THE PROBLEM. Restate each record below word for word, skipping images.
<<<<
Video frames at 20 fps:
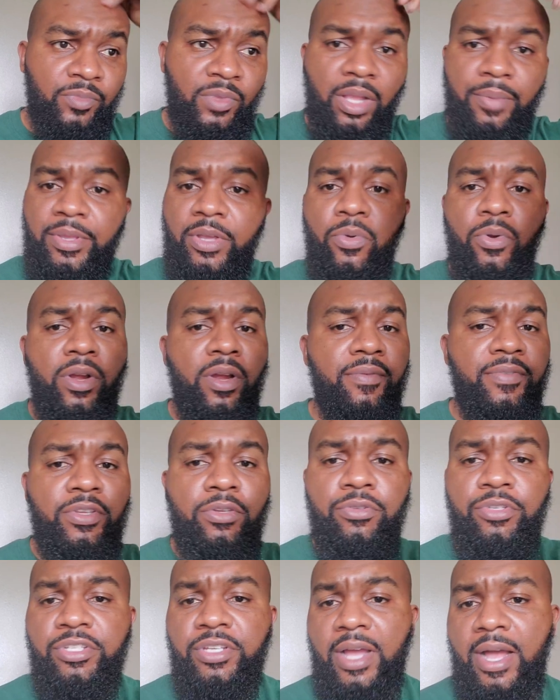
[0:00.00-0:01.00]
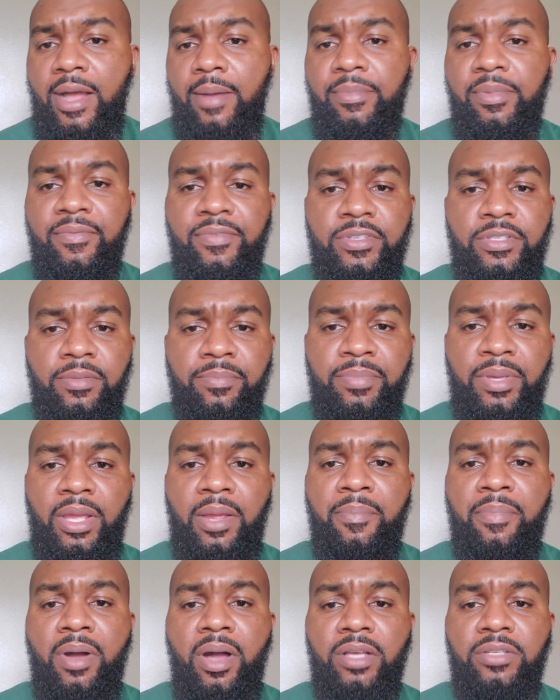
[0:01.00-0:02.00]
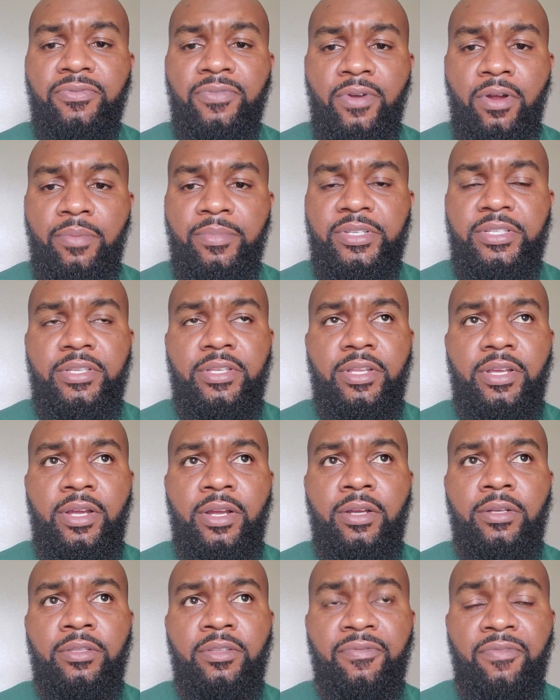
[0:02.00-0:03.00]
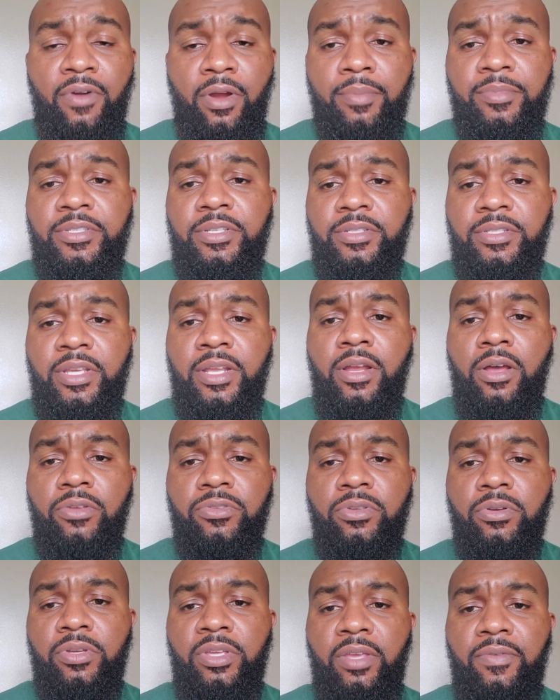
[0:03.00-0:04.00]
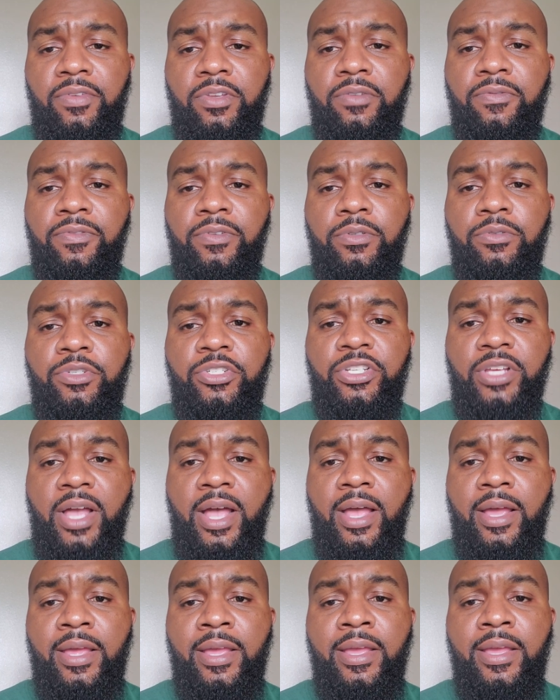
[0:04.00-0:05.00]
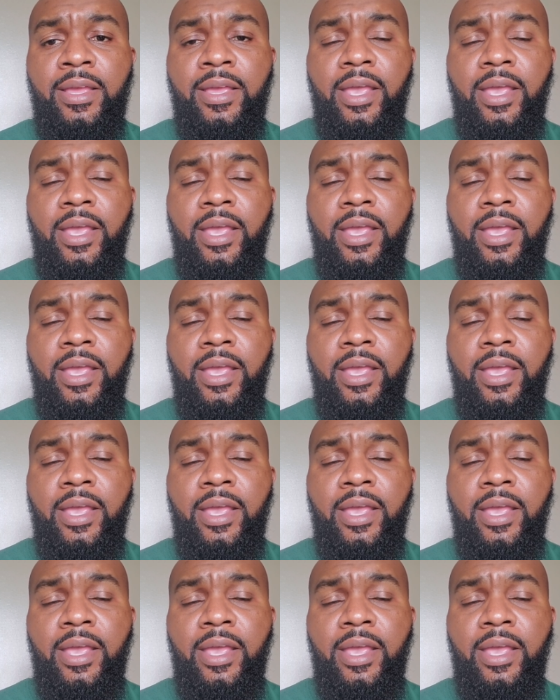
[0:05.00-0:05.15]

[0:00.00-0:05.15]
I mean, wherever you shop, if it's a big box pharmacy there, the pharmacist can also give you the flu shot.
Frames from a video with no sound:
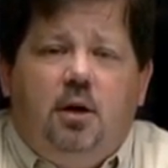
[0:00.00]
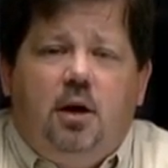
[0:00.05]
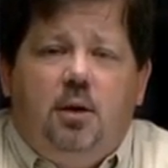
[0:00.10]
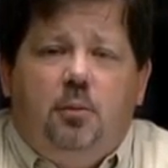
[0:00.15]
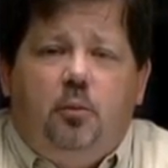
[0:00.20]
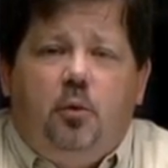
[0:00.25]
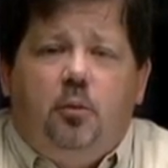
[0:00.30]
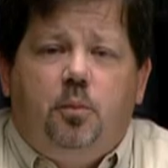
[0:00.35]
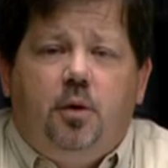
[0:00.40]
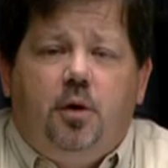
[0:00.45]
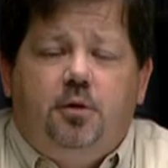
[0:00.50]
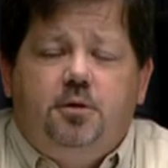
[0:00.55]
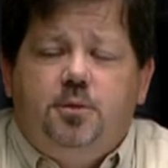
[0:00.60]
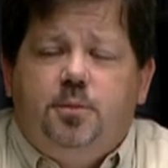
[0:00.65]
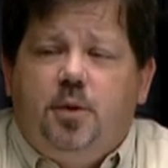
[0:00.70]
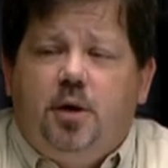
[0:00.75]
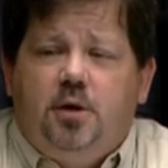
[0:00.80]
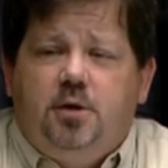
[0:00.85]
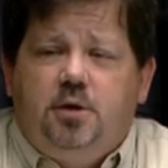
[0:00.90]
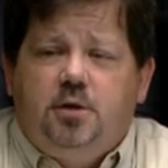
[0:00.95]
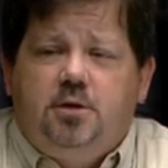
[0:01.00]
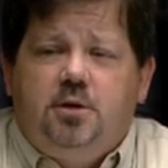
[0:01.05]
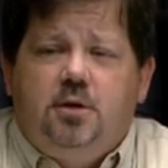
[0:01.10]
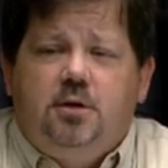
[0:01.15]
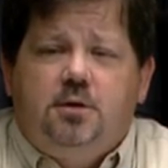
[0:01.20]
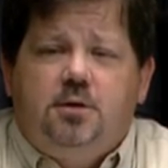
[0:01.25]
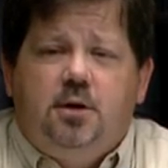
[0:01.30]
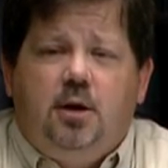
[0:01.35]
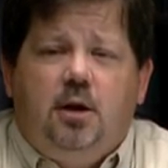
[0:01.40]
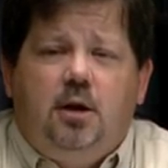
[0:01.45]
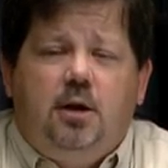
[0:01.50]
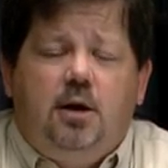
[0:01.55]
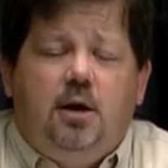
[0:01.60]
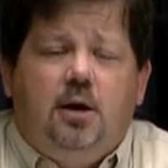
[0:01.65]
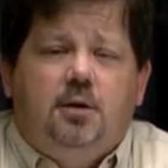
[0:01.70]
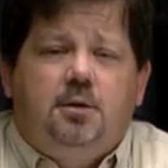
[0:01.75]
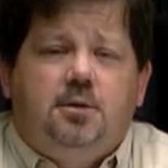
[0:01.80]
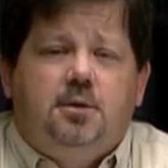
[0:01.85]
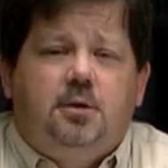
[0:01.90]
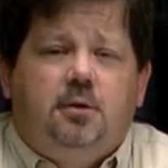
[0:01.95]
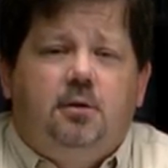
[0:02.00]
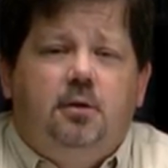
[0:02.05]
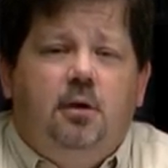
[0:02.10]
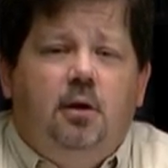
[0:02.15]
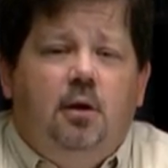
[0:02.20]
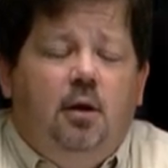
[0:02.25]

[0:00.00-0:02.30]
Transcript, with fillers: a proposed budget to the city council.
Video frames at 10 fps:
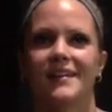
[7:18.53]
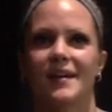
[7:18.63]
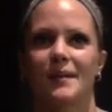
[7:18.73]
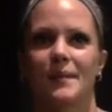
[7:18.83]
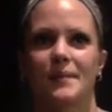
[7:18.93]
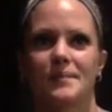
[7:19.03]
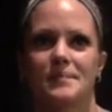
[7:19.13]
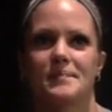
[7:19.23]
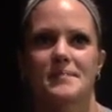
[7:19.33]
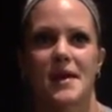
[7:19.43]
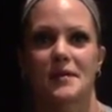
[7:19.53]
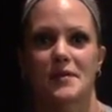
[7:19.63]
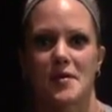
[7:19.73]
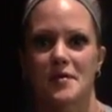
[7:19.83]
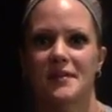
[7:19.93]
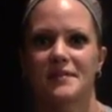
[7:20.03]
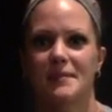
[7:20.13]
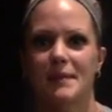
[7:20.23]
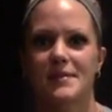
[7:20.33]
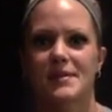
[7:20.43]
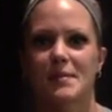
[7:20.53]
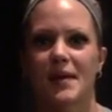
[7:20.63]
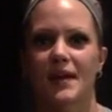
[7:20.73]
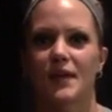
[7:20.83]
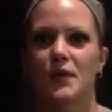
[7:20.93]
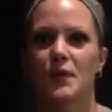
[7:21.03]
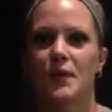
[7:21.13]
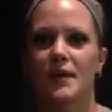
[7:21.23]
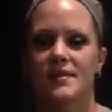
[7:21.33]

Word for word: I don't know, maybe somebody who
>>>>
SOLUTION TO THIS TASK.
Video frames at 20 fps:
[0:00.00-0:01.00]
[0:01.00-0:02.00]
[0:02.00-0:03.00]
[0:03.00-0:04.00]
[0:04.00-0:05.00]
[0:05.00-0:05.15]

[0:00.00-0:05.15]
I mean, wherever you shop, if it's a big box pharmacy there, the pharmacist can also give you the flu shot.
Frames from a video with no sound:
[0:00.00]
[0:00.05]
[0:00.10]
[0:00.15]
[0:00.20]
[0:00.25]
[0:00.30]
[0:00.35]
[0:00.40]
[0:00.45]
[0:00.50]
[0:00.55]
[0:00.60]
[0:00.65]
[0:00.70]
[0:00.75]
[0:00.80]
[0:00.85]
[0:00.90]
[0:00.95]
[0:01.00]
[0:01.05]
[0:01.10]
[0:01.15]
[0:01.20]
[0:01.25]
[0:01.30]
[0:01.35]
[0:01.40]
[0:01.45]
[0:01.50]
[0:01.55]
[0:01.60]
[0:01.65]
[0:01.70]
[0:01.75]
[0:01.80]
[0:01.85]
[0:01.90]
[0:01.95]
[0:02.00]
[0:02.05]
[0:02.10]
[0:02.15]
[0:02.20]
[0:02.25]

[0:00.00-0:02.30]
Transcript, with fillers: a proposed budget to the city council.
Video frames at 10 fps:
[7:18.53]
[7:18.63]
[7:18.73]
[7:18.83]
[7:18.93]
[7:19.03]
[7:19.13]
[7:19.23]
[7:19.33]
[7:19.43]
[7:19.53]
[7:19.63]
[7:19.73]
[7:19.83]
[7:19.93]
[7:20.03]
[7:20.13]
[7:20.23]
[7:20.33]
[7:20.43]
[7:20.53]
[7:20.63]
[7:20.73]
[7:20.83]
[7:20.93]
[7:21.03]
[7:21.13]
[7:21.23]
[7:21.33]

Word for word: I don't know, maybe somebody who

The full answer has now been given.